✍️ 필사 모드: Distributed Tracing Complete Guide 2025: OpenTelemetry, Jaeger, Tempo, Span Analysis, Sampling Strategies
EnglishTL;DR
- Distributed tracing = essential for microservice debugging: visualize the entire request flow
- OpenTelemetry is the standard: CNCF graduated, all languages, vendor-neutral
- Three major backends: Jaeger (Uber), Tempo (Grafana), Zipkin (Twitter)
- Span structure: trace_id + span_id + parent_id + attributes + events
- Sampling is key: 100% storage explodes cost, use Head/Tail/Adaptive
- W3C Trace Context: standard headers for cross-service trace propagation
1. Why Distributed Tracing
1.1 Monolith Debugging
request -> [monolith app]
|- Auth check
|- DB query
|- Cache lookup
|- Response
A single stack trace suffices. All code in one process.
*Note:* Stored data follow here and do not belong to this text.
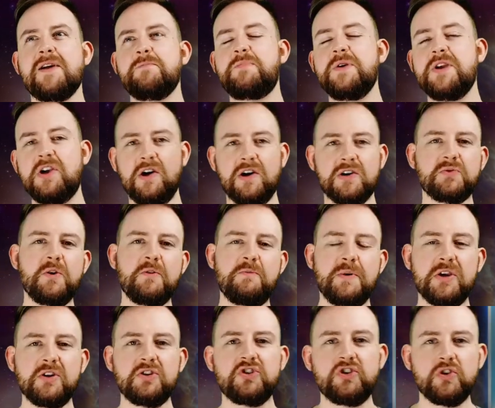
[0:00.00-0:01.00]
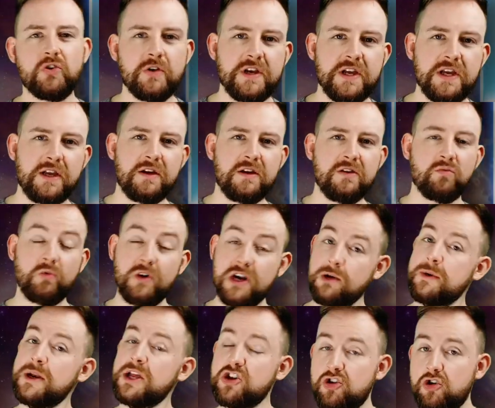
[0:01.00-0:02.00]
because we've been enjoying really,
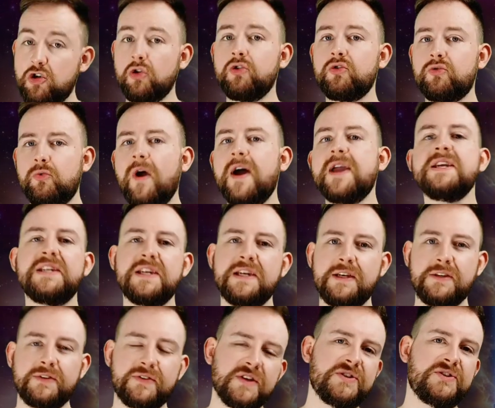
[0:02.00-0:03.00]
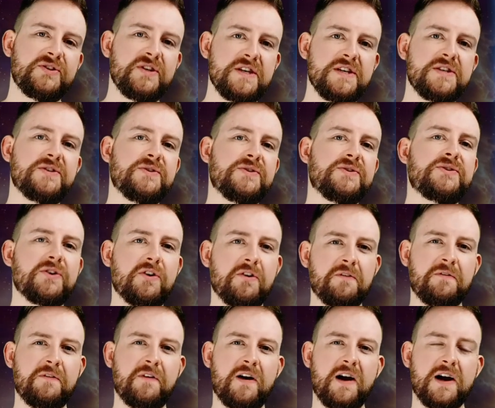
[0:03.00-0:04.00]
really good writing this season so
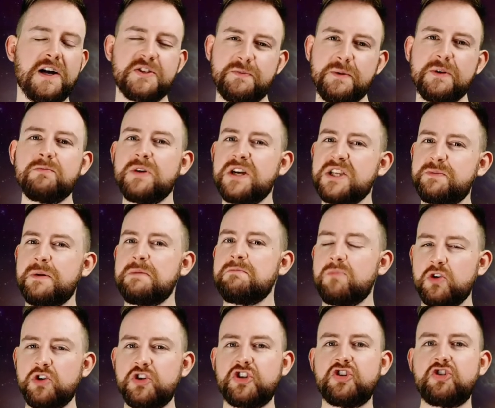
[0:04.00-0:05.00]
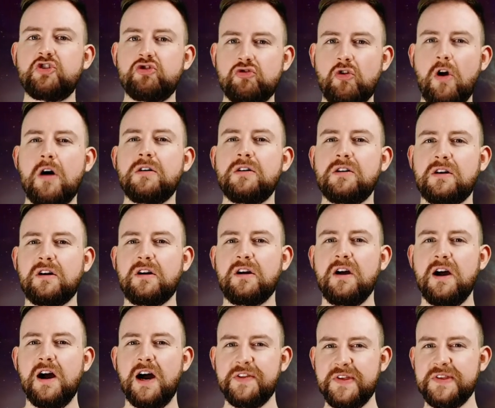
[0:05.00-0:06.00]
far, it's been, it's been much stronger,
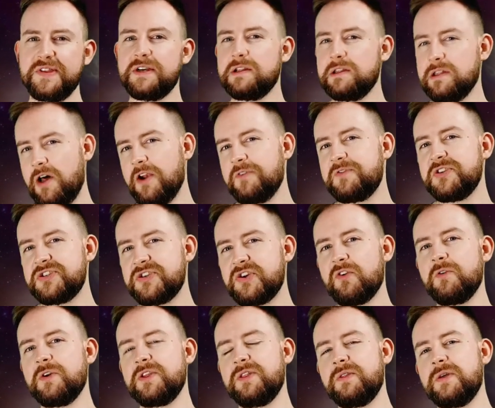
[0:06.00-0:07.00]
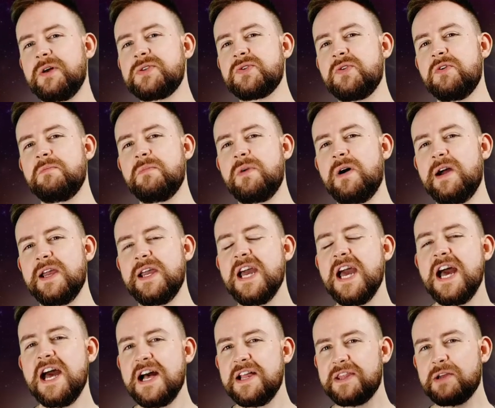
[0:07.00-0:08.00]
I think, than a lot of Discovery than that's come by.
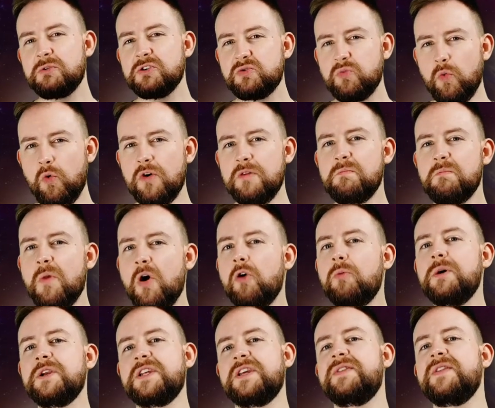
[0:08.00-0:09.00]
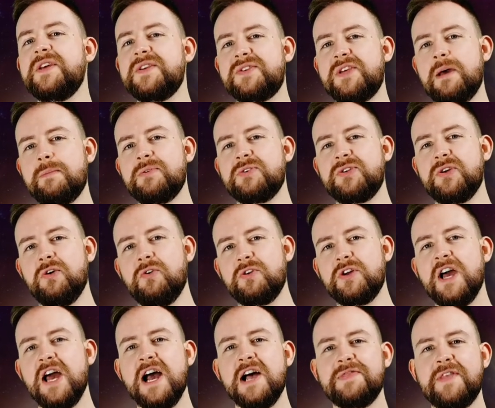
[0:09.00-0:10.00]
There is one moment in this episode
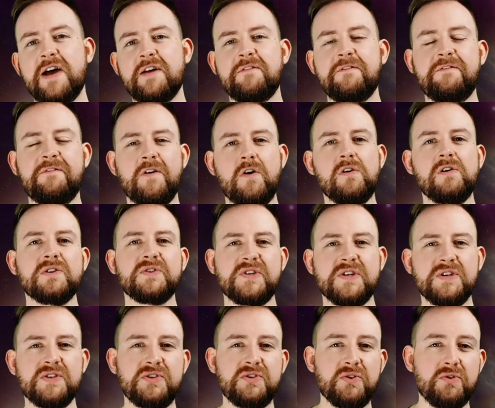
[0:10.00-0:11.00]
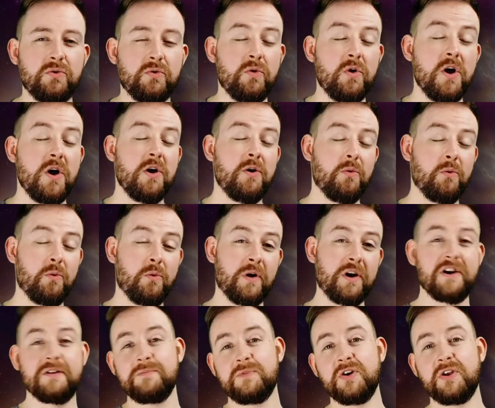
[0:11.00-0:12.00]
that falls into
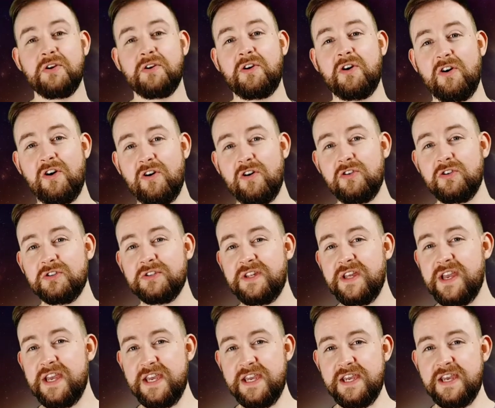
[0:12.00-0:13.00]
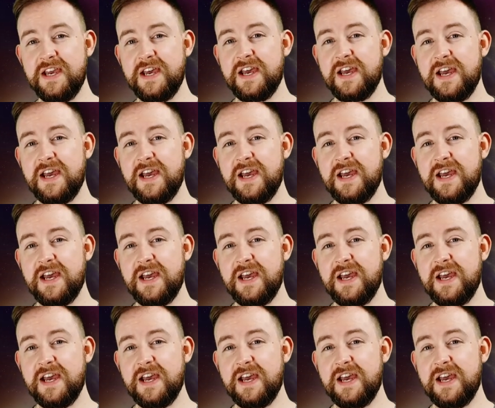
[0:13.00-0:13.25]
what I'm going to call the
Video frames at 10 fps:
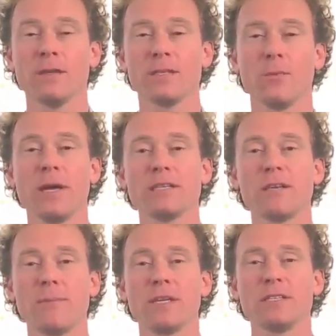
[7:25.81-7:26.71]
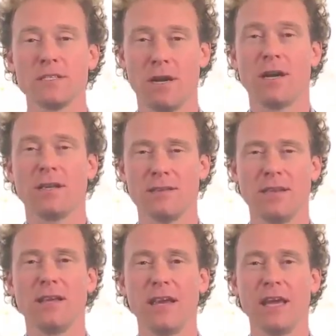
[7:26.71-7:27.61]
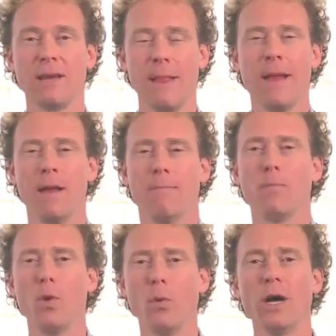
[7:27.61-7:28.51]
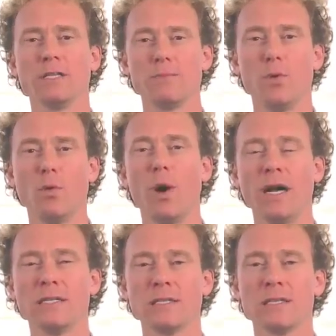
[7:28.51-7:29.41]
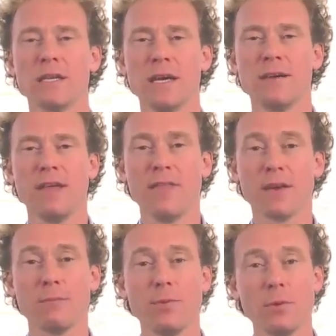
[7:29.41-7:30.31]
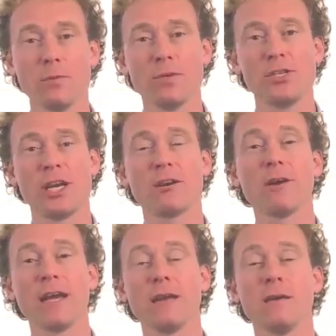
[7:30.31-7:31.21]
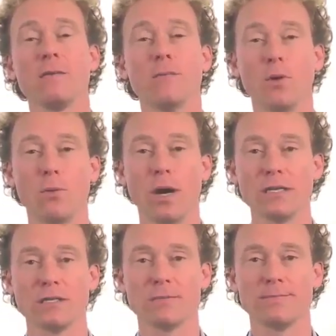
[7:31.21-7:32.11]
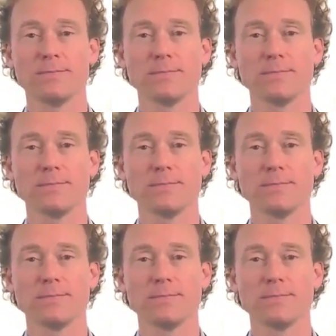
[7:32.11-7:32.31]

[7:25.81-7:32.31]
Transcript: So when somebody started thinking more ones, then the computer would generate more ones.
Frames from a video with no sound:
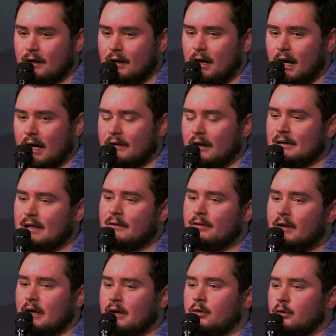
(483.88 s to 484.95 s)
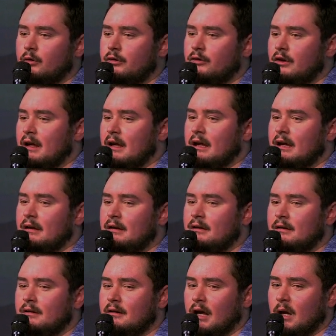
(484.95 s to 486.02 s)
And they left that crusade,
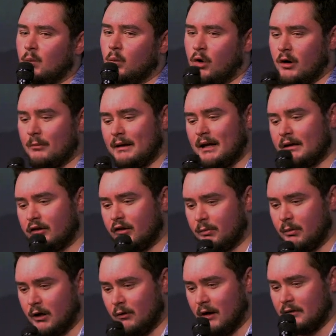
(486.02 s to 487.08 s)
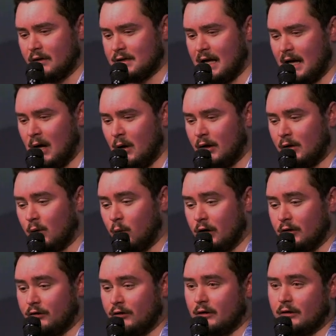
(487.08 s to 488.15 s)
and word began to spread around the town, and the word
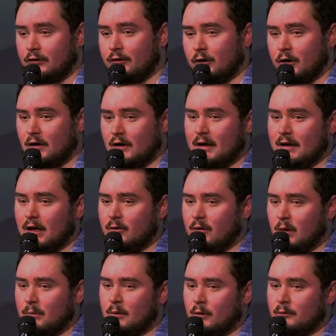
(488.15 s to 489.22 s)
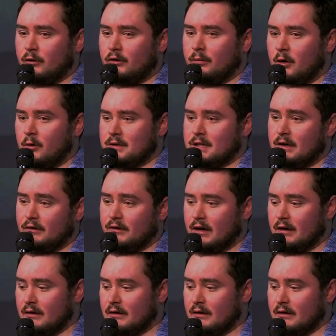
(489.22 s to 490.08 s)
still is circulating around Murfreesboro, Tennessee, and the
1.2 Microservice Debugging Nightmare
request -> [API Gateway]
-> [Auth Service]
-> [User Service]
-> [DB] [Cache]
-> [Email Service]
-> [SMS Service]
Problems:
- Which service is slow?
- Where did the error start?
- Network latency or code issue?
- How do you collect logs for one request?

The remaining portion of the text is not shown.